Ecologie et politique

Face aux diverses alliances vertes et rouges, faut-il rappeler le bilan écologique et humain du communisme (URSS, Chine...) ?

Mais le recyclage écologiste, depuis 25 ans, de la gauche socialo-communiste est venu à point pour faire oublier tout cela (et pas seulement en France. cf. par exemple titre 1, §2, du programme du KPRF).

La RDA (sic !), dans cette optique, ne devient-elle pas un modèle, échappant, contrairement au capitalisme, à la mythique « obsolescence programmée » ?

Le dernier exemple est certes grossier. Mais le tour de passe-passe idéologique fonctionne à plusieurs niveaux. La Grande parade, toujours.

(Billet qui pourrait déboucher sur des billets plus construits. Au-delà de la polémique, il y a un vrai travail de recherche socio-historique à faire sur le sujet.)


Post scriptum. Le nouveau délit créé cet été devrait nous rendre presque aussi bons en matière de lutte contre ladite « obsolescence programmée » que les anciens démocrates populaires des Länder de l'Est. C'est en tout cas ce que semble croire toute une gauche, qui, de façon plus générale, donne l'impression d'avoir retenu d'une lecture rapide de Foucault qu'il faut « surveiller et punir ». [Ajout du 25/09:] Comme on pouvait s'y attendre, la création de ce nouveau délit a été suivie par l'apparition d'un nouvel entrepreneur de morale, une association en l'occurrence, qui se donne pour objectif la construction d'une « société sans obsolescence programmée », ce qui passe, selon ses propres termes, « par la poursuite en justice des industriels ne respectant pas la loi ».
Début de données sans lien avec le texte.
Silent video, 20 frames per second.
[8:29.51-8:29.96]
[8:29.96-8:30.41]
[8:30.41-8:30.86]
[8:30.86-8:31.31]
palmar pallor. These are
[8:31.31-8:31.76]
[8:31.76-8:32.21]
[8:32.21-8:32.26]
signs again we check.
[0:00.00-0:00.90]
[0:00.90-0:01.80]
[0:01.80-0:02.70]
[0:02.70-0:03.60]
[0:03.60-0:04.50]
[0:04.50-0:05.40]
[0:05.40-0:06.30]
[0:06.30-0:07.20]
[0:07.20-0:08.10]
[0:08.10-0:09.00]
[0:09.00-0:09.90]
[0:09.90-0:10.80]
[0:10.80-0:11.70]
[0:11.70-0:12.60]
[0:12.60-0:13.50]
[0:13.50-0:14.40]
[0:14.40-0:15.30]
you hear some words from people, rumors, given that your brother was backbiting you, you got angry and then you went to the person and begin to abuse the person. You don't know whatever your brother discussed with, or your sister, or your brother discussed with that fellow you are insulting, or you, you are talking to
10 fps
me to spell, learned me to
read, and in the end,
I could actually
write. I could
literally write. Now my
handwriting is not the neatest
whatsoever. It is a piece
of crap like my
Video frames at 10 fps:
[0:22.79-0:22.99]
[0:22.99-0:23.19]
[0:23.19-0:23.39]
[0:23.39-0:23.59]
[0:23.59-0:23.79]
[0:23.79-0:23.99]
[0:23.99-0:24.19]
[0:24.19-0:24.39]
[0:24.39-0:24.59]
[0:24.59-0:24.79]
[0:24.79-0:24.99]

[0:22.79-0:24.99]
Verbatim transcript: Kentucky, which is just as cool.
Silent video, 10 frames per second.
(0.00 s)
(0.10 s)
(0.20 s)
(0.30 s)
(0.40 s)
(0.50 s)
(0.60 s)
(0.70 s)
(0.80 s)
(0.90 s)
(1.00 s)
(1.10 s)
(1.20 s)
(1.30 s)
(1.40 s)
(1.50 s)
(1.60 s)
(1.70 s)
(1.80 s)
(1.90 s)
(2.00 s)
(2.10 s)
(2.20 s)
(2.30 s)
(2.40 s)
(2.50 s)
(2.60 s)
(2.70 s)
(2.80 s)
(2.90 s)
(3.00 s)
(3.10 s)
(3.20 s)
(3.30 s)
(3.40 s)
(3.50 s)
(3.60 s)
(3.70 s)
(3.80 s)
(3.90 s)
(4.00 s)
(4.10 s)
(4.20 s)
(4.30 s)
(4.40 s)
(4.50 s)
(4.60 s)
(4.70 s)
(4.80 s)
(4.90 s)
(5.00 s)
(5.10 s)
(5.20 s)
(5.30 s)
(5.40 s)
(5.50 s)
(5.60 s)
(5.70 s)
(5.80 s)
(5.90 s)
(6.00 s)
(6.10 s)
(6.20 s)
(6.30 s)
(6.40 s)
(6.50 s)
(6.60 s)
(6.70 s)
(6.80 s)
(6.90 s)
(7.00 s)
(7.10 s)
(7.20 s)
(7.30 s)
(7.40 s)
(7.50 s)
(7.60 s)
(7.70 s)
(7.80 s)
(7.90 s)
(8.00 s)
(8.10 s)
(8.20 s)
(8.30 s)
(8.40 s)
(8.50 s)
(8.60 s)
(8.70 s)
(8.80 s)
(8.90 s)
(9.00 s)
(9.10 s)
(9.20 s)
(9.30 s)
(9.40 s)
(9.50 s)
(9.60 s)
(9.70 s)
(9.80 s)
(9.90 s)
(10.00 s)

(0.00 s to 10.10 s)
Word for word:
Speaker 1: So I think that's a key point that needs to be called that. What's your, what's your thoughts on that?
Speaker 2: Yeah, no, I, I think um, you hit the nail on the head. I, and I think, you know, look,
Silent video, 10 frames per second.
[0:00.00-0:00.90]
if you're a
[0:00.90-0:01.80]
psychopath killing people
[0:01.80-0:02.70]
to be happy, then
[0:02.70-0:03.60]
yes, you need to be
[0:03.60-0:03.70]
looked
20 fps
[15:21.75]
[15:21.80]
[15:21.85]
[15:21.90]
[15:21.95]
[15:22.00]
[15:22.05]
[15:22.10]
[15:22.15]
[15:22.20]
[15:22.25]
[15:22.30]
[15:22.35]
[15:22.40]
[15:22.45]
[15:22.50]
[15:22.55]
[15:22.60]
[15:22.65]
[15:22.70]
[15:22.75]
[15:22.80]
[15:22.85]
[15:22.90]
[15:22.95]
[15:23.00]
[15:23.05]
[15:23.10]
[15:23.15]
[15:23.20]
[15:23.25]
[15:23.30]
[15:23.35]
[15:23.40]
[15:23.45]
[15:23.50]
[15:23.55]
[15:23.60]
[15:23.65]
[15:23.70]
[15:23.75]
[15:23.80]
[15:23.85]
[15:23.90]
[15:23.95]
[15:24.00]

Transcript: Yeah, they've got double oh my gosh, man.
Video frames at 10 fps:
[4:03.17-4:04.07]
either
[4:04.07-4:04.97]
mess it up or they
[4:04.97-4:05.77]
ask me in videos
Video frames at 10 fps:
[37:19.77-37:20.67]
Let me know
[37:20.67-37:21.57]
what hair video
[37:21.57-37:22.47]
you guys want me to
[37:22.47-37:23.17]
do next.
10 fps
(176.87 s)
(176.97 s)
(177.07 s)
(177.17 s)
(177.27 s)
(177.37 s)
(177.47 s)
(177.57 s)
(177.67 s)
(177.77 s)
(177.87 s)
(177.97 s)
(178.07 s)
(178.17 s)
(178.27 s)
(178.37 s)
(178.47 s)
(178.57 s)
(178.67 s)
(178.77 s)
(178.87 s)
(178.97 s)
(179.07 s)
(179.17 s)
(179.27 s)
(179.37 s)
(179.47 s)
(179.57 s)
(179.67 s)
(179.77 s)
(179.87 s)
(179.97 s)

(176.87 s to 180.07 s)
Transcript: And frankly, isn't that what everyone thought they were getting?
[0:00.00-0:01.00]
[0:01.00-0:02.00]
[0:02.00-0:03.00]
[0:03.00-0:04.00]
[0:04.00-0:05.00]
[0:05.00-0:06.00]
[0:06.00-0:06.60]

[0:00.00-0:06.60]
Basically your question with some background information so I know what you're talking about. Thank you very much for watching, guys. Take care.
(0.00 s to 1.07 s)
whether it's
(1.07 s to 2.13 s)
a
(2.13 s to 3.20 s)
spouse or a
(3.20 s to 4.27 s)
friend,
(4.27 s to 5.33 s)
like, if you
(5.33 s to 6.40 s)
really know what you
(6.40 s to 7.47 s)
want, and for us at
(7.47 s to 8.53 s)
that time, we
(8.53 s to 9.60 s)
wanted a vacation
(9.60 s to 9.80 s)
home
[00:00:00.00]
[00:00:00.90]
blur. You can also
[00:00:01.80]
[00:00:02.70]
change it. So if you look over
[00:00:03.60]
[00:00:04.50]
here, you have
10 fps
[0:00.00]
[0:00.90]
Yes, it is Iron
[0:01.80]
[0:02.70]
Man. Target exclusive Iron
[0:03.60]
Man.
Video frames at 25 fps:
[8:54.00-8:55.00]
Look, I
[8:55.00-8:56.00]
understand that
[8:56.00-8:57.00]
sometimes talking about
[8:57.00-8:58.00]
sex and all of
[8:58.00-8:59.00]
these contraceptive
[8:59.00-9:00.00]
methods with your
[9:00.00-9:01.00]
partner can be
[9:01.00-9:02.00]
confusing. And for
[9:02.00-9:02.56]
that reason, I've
Ajout du 2/09. La condamnation du capitalisme au nom de l'écologie a plus de 25 ans. Dans le Programme commun de gouvernement Parti socialiste - Parti communiste du 27 juin 1972, au chapitre sur « la lutte contre la pollution et contre les nuisances » (chap. III, 6), on trouve le paragraphe suivant :

La pollution de l'eau et de l'air, les dégradations de la nature et des villes, les embouteillages et le bruit pèsent de plus en plus sur les conditions de vie de la population. Ces phénomènes ne sont pas des fatalités liées au progrès technique, au développement industriel ou à l'urbanisation. Le système capitaliste en porte la responsabilité.

Or la situation n'était pas meilleure dans les pays socialistes, bien au contraire. Le capitalisme, au minimum, n'était donc pas seul en cause. Mais ce n'était pas cela qui comptait. Dans le cadre de ce programme socialiste-communiste, il fallait, pour des raisons idéologiques et électorales, faire porter au seul capitalisme la responsabilité des dommages environnementaux. Dans ses Mémoires (Le voleur dans la maison vide), Jean-François Revel raconte qu'il avait rappelé à Mitterrand à ce sujet, dès 1972, « ce fait notoire que la pollution était mille fois pire dans les pays communistes ». Mitterrand demanda à voir le passage avant de s'écrier : « Non, pas possible ? Ils ont écrit cette ânerie ? » Mais le futur Président de la République se moquait bien du contenu du Programme commun, qu'il avait à peine lu.